Scan the entries below and state how many lines contain "frames". No other output.

Extracted entries START

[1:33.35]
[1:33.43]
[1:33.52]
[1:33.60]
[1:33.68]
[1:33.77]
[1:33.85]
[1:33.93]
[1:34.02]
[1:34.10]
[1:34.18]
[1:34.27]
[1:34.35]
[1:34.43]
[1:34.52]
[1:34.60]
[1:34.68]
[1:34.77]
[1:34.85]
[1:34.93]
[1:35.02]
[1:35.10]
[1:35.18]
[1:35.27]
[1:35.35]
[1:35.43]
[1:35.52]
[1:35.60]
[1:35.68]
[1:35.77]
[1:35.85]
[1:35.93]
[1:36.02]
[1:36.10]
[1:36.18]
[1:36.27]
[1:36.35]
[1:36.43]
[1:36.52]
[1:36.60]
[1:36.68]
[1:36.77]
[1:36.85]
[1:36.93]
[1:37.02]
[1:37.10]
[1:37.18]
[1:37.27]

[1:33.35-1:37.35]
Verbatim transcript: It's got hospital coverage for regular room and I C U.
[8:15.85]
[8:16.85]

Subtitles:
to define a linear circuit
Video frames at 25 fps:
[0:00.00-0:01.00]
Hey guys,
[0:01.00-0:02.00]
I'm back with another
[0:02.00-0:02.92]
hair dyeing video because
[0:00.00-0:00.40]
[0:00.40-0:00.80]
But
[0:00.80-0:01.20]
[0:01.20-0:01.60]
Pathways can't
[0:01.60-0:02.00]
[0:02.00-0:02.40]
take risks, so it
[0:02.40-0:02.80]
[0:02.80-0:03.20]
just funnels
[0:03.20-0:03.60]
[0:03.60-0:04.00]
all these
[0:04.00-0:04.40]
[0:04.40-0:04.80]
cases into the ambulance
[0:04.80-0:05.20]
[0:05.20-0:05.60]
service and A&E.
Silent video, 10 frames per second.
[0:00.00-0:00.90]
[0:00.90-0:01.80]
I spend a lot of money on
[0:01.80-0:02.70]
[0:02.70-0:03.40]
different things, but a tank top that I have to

Extracted entries END

## Written reply
2